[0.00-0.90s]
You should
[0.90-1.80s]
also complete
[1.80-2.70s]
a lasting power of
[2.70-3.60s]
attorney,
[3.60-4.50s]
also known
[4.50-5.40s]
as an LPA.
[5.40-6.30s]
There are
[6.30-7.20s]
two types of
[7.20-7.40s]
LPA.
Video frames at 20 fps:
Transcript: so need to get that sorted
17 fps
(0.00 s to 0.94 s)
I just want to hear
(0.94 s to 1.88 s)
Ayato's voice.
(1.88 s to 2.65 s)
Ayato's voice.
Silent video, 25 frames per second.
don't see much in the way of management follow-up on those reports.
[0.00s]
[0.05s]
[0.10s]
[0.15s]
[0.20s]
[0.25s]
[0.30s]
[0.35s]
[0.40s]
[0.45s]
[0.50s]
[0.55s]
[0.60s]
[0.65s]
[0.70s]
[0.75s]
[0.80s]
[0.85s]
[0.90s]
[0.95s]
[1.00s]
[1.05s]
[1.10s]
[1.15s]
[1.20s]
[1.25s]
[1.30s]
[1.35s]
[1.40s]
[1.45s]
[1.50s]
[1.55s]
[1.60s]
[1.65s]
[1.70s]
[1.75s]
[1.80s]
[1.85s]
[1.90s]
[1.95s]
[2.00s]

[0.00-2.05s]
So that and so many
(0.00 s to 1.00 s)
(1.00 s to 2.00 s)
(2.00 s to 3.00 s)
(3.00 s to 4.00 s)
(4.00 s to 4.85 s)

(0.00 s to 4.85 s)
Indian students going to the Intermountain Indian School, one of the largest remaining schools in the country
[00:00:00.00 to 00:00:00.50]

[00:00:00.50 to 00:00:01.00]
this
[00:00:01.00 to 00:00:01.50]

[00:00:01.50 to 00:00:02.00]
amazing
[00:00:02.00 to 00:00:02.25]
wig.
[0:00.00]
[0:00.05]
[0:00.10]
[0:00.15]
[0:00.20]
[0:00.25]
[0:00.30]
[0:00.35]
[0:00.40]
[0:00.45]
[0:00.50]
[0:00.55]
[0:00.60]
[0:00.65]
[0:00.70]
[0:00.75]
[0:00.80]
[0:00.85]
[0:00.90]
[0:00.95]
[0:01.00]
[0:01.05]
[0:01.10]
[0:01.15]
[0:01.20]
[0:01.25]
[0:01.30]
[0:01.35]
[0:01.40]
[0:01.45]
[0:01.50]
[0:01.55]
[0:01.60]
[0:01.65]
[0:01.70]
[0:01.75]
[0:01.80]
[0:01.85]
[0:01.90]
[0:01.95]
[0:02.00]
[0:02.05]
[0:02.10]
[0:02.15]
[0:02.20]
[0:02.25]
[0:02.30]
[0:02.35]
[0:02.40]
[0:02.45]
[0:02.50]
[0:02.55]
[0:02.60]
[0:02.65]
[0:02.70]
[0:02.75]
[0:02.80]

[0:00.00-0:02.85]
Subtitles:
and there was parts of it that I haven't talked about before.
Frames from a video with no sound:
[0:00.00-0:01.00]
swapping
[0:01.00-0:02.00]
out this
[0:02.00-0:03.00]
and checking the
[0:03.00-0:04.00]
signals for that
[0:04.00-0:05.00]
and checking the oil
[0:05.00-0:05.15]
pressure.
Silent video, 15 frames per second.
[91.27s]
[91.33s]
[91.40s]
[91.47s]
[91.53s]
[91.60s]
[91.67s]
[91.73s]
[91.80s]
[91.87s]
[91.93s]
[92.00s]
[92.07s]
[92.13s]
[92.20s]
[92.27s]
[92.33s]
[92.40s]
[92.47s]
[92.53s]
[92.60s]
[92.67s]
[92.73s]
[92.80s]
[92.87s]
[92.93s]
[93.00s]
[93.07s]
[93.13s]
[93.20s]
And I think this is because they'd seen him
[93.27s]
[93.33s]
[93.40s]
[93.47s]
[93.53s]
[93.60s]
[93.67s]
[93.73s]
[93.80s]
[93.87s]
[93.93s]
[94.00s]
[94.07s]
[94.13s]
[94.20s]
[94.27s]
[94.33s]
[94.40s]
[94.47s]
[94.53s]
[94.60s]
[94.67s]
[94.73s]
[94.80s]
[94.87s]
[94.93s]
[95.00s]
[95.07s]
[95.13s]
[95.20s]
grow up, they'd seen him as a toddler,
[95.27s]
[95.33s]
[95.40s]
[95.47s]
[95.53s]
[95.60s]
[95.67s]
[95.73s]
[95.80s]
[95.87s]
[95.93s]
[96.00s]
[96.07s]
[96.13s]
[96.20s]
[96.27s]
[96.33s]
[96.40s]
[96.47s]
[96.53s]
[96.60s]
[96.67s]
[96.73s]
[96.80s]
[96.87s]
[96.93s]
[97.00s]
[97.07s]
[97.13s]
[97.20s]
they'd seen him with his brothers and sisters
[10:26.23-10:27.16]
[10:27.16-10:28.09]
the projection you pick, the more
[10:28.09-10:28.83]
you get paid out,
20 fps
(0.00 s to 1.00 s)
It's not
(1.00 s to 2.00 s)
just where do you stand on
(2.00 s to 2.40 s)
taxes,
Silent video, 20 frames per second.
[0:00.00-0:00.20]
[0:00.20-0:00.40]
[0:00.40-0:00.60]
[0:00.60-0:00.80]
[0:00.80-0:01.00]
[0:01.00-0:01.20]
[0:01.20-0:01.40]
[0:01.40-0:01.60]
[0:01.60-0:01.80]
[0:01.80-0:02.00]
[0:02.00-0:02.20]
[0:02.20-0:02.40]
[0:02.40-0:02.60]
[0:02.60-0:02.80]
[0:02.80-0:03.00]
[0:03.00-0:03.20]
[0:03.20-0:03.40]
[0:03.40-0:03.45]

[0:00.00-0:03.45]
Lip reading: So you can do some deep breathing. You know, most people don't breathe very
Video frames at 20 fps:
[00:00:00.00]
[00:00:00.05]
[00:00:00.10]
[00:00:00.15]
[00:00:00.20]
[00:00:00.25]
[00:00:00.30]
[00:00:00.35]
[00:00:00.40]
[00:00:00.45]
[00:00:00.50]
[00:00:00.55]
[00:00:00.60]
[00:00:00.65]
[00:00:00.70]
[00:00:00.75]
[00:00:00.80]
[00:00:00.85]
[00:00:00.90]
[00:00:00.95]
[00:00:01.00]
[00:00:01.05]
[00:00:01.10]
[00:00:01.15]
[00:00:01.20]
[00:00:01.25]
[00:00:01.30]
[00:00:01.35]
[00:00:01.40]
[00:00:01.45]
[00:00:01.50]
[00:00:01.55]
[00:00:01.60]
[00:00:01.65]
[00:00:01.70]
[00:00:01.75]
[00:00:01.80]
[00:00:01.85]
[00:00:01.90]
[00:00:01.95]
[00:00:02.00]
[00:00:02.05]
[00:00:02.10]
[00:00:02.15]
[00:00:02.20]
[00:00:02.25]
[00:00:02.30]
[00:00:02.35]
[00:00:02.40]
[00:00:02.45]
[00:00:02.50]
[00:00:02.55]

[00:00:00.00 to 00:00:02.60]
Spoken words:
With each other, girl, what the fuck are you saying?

# Description of the task
From the records above, copy only the lines starting with the line that holds "[00:00:00.15]" and going on through the line that holds "[00:00:01.75]", exactly as written.

# Task response
[00:00:00.15]
[00:00:00.20]
[00:00:00.25]
[00:00:00.30]
[00:00:00.35]
[00:00:00.40]
[00:00:00.45]
[00:00:00.50]
[00:00:00.55]
[00:00:00.60]
[00:00:00.65]
[00:00:00.70]
[00:00:00.75]
[00:00:00.80]
[00:00:00.85]
[00:00:00.90]
[00:00:00.95]
[00:00:01.00]
[00:00:01.05]
[00:00:01.10]
[00:00:01.15]
[00:00:01.20]
[00:00:01.25]
[00:00:01.30]
[00:00:01.35]
[00:00:01.40]
[00:00:01.45]
[00:00:01.50]
[00:00:01.55]
[00:00:01.60]
[00:00:01.65]
[00:00:01.70]
[00:00:01.75]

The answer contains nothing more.